:: REQUIRED WORK ::
The answer must be an exact copy of the records, with every picture removed.

══════════════════════════════

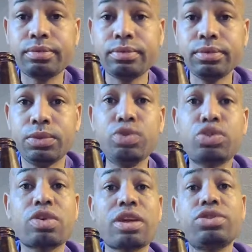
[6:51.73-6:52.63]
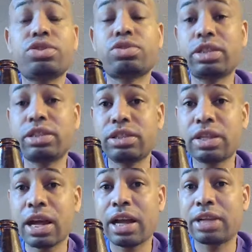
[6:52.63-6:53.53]
You struck these
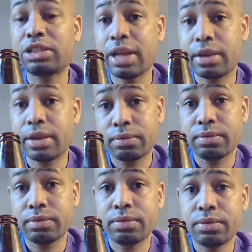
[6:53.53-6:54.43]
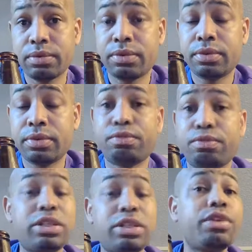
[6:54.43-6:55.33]
guys' channel for
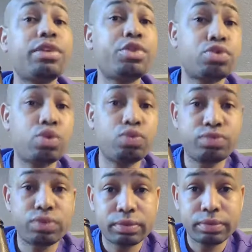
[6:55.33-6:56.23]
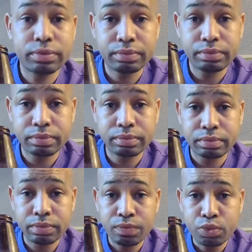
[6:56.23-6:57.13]
telling the truth.
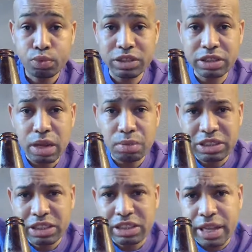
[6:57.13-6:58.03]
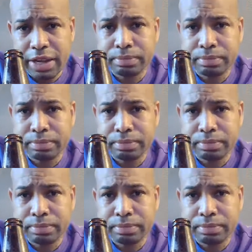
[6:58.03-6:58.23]
What's up with the Slayer?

══════════════════════════════

:: WRITTEN REPLY ::
[6:51.73-6:52.63]
[6:52.63-6:53.53]
You struck these
[6:53.53-6:54.43]
[6:54.43-6:55.33]
guys' channel for
[6:55.33-6:56.23]
[6:56.23-6:57.13]
telling the truth.
[6:57.13-6:58.03]
[6:58.03-6:58.23]
What's up with the Slayer?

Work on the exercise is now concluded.